Après avoir été présenté en sélection officielle au Festival International du Film de Cannes 2015, le nouveau thriller du réalisateur québécois sortait au Québec ce vendredi 2 octobre. Denis Villeneuve propose un film lourd d’action sur les cartels mexicains et leur relation avec les services de sécurité américains. Une œuvre de plus sur les trafiquants de cocaïne avec un angle de vue nord-américain qui ne permet qu’un seul aspect innovant : le rôle central d’une femme comme agent d’investigation. On suit alors l’histoire de Kate (interprétée par la charmante Emily Blunt), recrue du FBI envoyée à Ciudad Juárez pour gérer la guerre entre deux cartels.
Bien que soutenu par une solide distribution d’acteurs (Benicio Del Toro, Josh Brolin), une atmosphère constamment tendue par la violence du scénario et une précision admirable, le film n’est pas parvenu à esquiver des allures de grosse production hollywoodienne.

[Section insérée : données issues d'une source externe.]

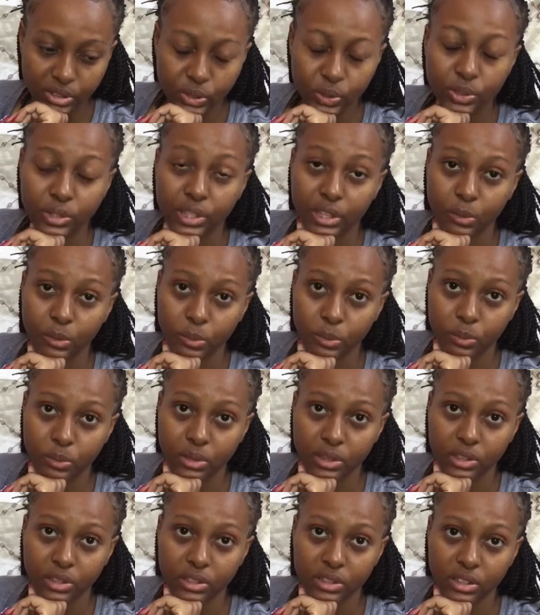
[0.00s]
to tame
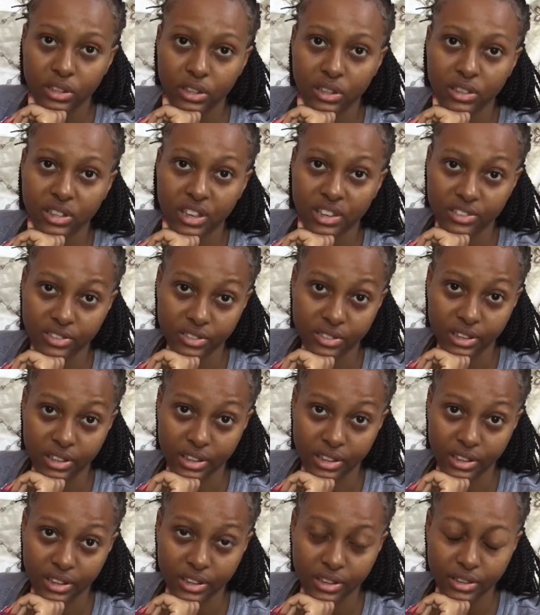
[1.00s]
your natural
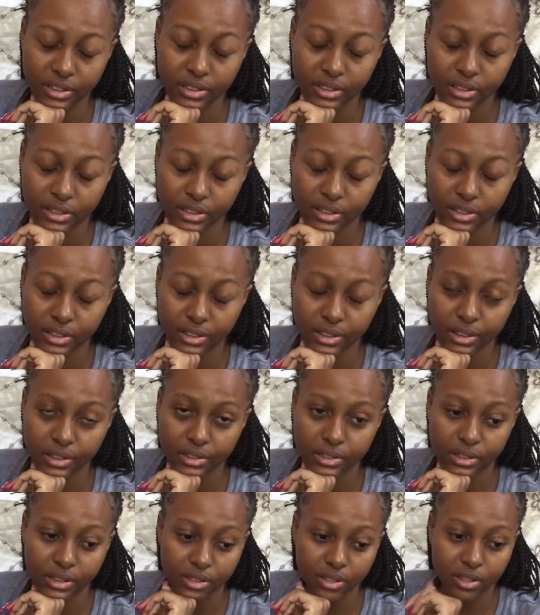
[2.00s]
hair,
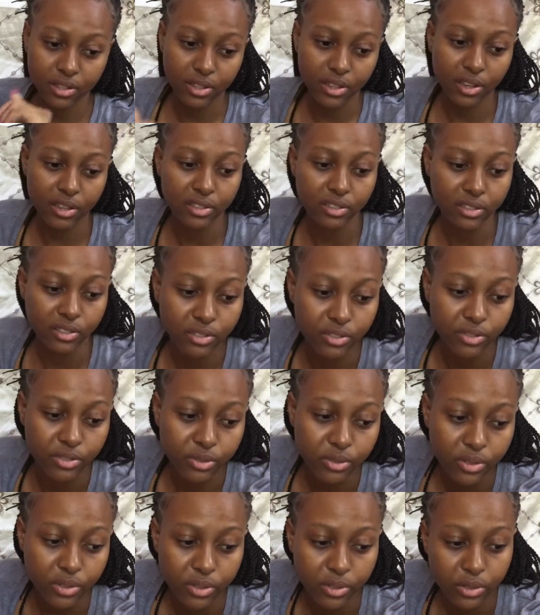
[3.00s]
this is the edge
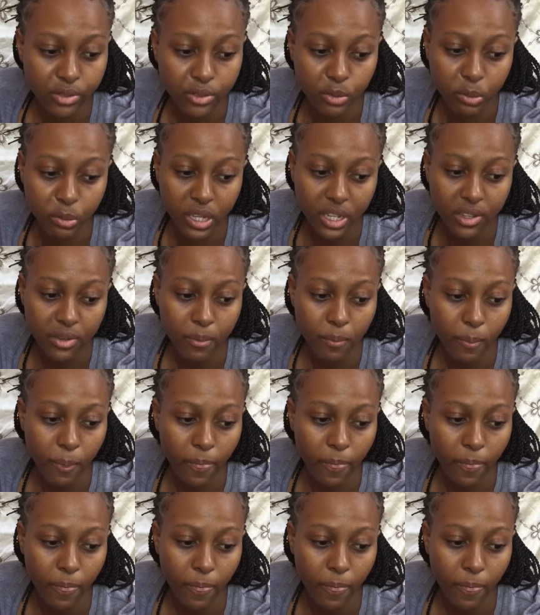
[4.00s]
control to buy.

Cela explique certainement pourquoi le long-métrage est reparti bredouille de Cannes. Qualifié du « film le plus accompli de Denis Villeneuve sur le plan technique » par La Presse, Sicario laisse cependant Télérama dubitatif : « avait-on vraiment besoin d’un film de plus sur les cartels mexicains ? ».
Il semble que Denis Villeneuve ait tenté de justifier son choix thématique par un équilibre entre des scènes violentes saturées par une tension lancinante et des scènes de conflit psychologique marquées par les dilemmes moraux et éthiques des agents américains, surtout incarnés par Kate, la femme forte mais sensible, flic innocente au milieu des pourris. Pour nous toucher, le réalisateur a eu raison d’inclure, tout au long du film, des plans qui montrent le quotidien d’une famille de Ciudad Juárez dont le père est policier et la mère inquiète toute la journée. Leur jeune fils baigne dans une atmosphère de violence perpétuelle. Il trouve un jour le revolver de son père, qui le lui reprend immédiatement. C’est l’annonce que la vie du fils sera la même que celle du père : impregnée de la guerre des cartels, du sang versé par le trafic de drogue et finalement de la méfiance envers les Américains. Le plan qui clôt le film est un tableau qui dépeint le petit Mexicain en train de jouer au football sous un tonnerre lointain de fusillades. L’immersion dans la guerre des cartels est totale dans ces plans de vie journalière, plus qu’elle ne l’est lors les scènes d’intervention sensationalistes du FBI.
Le rôle du FBI, d’ailleurs, est entaché par la corruption, la manipulation pour que la guerre des cartels mexicains tourne à son avantage. On comprend vite que les services américains ne sont pas présents au Mexique pour faire cesser la violence, mais pour contrôler l’état de l’économie illégale. Mieux vaut le bon vieux monopole sous l’emprise d’un seul cartel plutôt que le chaos d’une guerre civile entre deux monstres.
Le jeu de Benicio Del Toro dans le maintien du suspens et de la tension est remarquable, bien meilleur que celui de Josh Brolin. Tout au long du film, mais en particulier lors d’une scène de filature en pleine autoroute bondée, le calme ressemble à du cristal qui menace de rompre en éclats au moindre coup de feu. Les voitures roulent au pas, le 4x4 blindé du FBI quelques mètres à la droite du véhicule rempli de sicarios (main d’oeuvre des cartels), leurs regards se croisent plusieurs fois puis les yeux de l’un des agents se posent sur l’arme mal dissimulée d’un Mexicain : feu d’artifice !
Somme toute, Denis Villeneuve a su enchaîner les explosions sans les rendre (trop) insupportables au public bien assis dans son fauteuil. C’est un thriller sans plus, et en même temps une œuvre marquante par sa rigueur formelle. On y entre sceptique et en ressort touché.